Russia Launches First Lunar Probe in Almost 50 Years

Russia Launches First Lunar Probe in Almost 50 Years

Russia successfully launched the Luna-25 probe today almost 50 years after its last spacecraft landed on the Moon. Amidst backlash from its invasion of Ukraine that included the cancellation of significant space cooperation with other countries, Russia clearly wants to demonstrate it still is a player in space exploration. Today’s launch is one step, but landing on the Moon is fraught with risks as others recently experienced.

Luna-25 lifted off from Russia’s newest launch site, the Vostochny Cosmodrome in Siberia, at 7:10:57 pm EDT (23:10:57 UTC/2:10:57 am August 11 Moscow Time). Landing near the Moon’s South Pole is scheduled for August 21.

Luna-25 atop its Soyuz 2.1b rocket just before liftoff from Vostochny Cosmodrome, August 10, 2022 EDT. Screengrab.

This is Russia’s first lunar spacecraft since Luna-24 returned samples from the Moon in 1976.

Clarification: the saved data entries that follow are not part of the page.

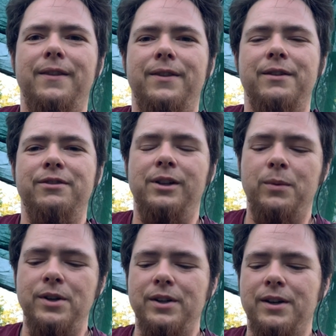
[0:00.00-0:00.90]
the fellow
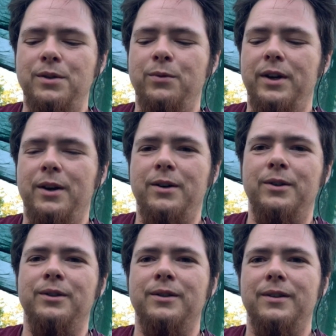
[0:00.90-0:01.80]
in charge of
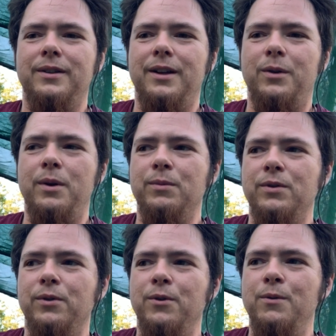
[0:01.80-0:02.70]
our
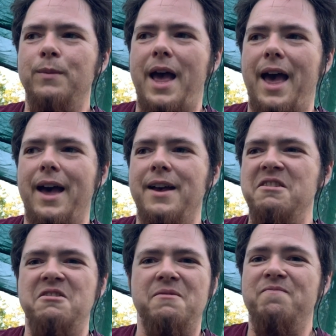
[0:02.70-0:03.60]
equipment room
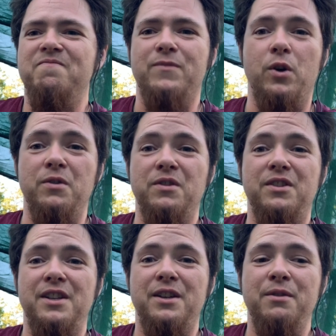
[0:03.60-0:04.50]
had gotten
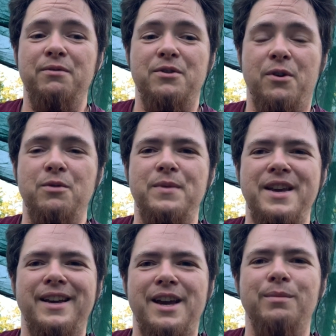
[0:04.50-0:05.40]
sick of not
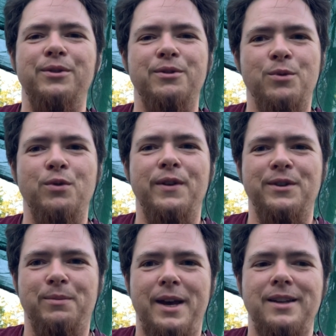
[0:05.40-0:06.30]
being able to move in the
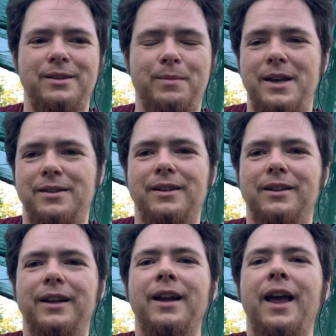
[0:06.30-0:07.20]
space,
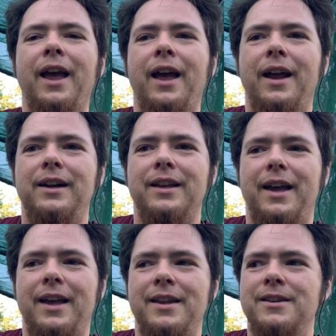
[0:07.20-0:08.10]
basically.
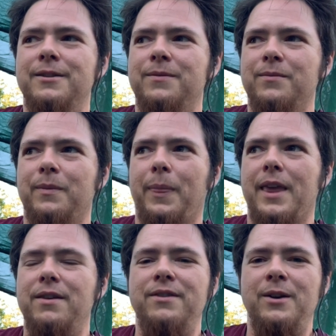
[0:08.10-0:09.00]
And
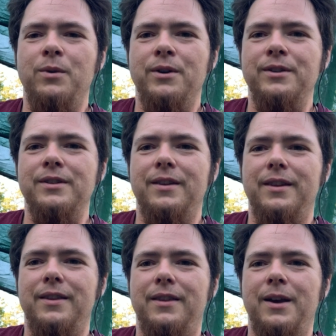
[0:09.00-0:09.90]
the thing was,
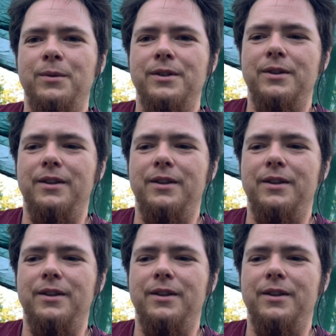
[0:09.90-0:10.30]
there was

Luna-25 is not a sample return mission, but a lander equipped with cameras and instruments to search for water, examine the composition of the lunar regolith, and study plasma and dust over the course of a year.

The Soviet Union racked up a number of lunar “firsts” in the early years of the Space Age including sending back the first photos of the far side of the Moon, soft landing on the Moon, robotically returning samples from the Moon, and sending robotic rovers to traverse the lunar surface.

Those successes were largely eclipsed by the U.S. Apollo program that sent astronauts, not just robotic spacecraft, to the Moon. Six Apollo crews returned 382 kilograms of lunar material compared to 226 grams from Luna 16, 20 and 24.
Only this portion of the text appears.